The "HR (outsourced) exists to handle payroll/benefits compliance; founders and line managers deal with everything else for as long as possible" seems like the only way to make this work, though.
That also makes them even more horrible and useless. Once you start going down this route, everyone knows what the score is, and it's extremely demoralizing. Nobody takes them seriously, and employers often stack the deck so there is no other possible outcome but failure.
Which is why many companies choose to offer a shitload of severance pay in exchange for the employee voluntarily "resigning".
http://www.manager-tools.com/2006/02/how-to-fire-someone-wel...
Feedback needs to be immediate. As soon as someone steps off the path or veers into dangerous territory, let them know. Ideally during the first 90 days, give people “an exorbitant amount of feedback,” Lopp says. “Just think, you could have fixed it six or nine months earlier by pulling Jeff aside and saying, hey you really frustrated people in that last meeting because you weren’t listening.”
People that are being "jerks" are typically not leaving obvious footprints when they "step off the path" nor do they tend to make obvious and transparent mistakes or mis-steps in pubic.

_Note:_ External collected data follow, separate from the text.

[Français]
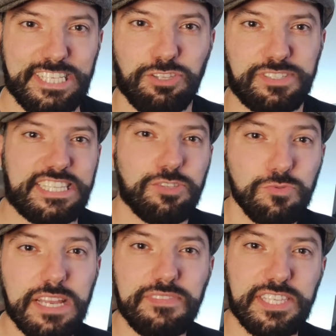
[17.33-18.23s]
Dans cette
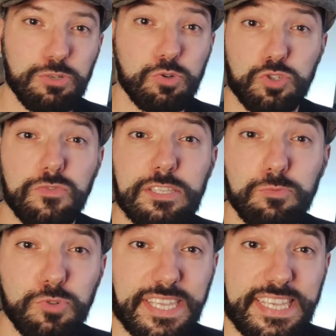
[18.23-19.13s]
nouvelle vidéo, je vais te
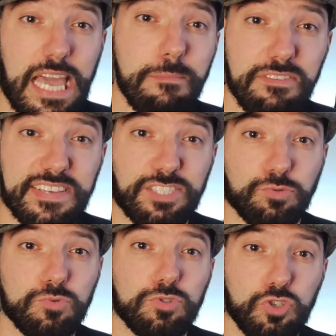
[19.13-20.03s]
montrer à ma
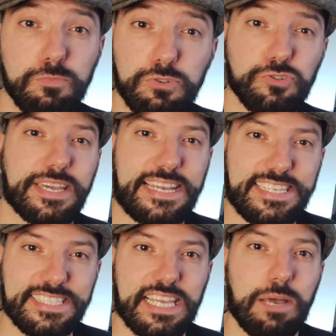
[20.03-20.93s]
façon comment je
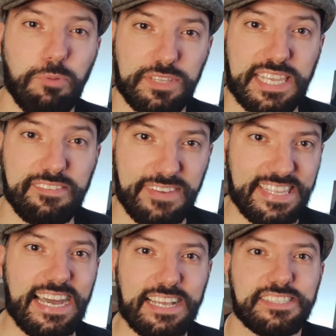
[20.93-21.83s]
réalise un portrait fine
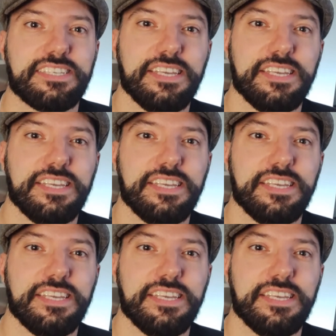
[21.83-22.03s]
art.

You are typically dealting with people well versed in passive agression. Plausibly deniability, and adding unwanted "drama" by abusing their authority, or bullying their staff or doing a whole range of things which if the junior staff report to (skip-level) management, they (not the mid-level-manager) will be on the hook for "insubordination" to the business discretion of the middle boss. This is the type of opaque, catch-22 that many people face in reality and dealing with it is a PITA, time consuming and risky (for senior and junior staff). Its not a paint-by-numbers situation at all, those are ovbious and people with blatant incompetence tend to not make past interviews. The types of problems that tend to result after effective interviewing are rightly seens as variations of incompetence, and bad leadership though... because they impair the ability to "get shit done". But dealing with them requires more than a nudge on the tiller when something is headed off course. It requires (1) a system and approach to make performance transparent; (2) a system to compartmentalize risk; and (3) a system that generates enough observations to for reliable systemic data on performance and accountability. Without such a struture in place in these fronts, "bad apples" will underperform without consequence for long periods of time, because they will cover their tracks, blend in, and otherwise obfuscate situations to manipulative effect.
If all this seems "overly complicated" and not anything like following an HR handbook, that's probably about par for the course !!
Firing someone for <creating> "an ambiguous situation" might in fact be the simple, correct action.
But if you fired someone evertime you were just <in> an ambiguous situation? Not so much. Good luck with that, because your boss might probably fire you next=D.
Its also why you'll find a "good leader" is never surrounded by this crap. If you think about the "broken windows" theory of policing, where low-level crime creates an atmoshere conducive to "real crime", there is probably a decent analogy. Good leaders are adept at working through <uncertainty>, but distinguish this from <ambiguity> for this reason. IMHO.
If it's on the low end of the range, then a generous severance would seem to be the better choice for all concerned.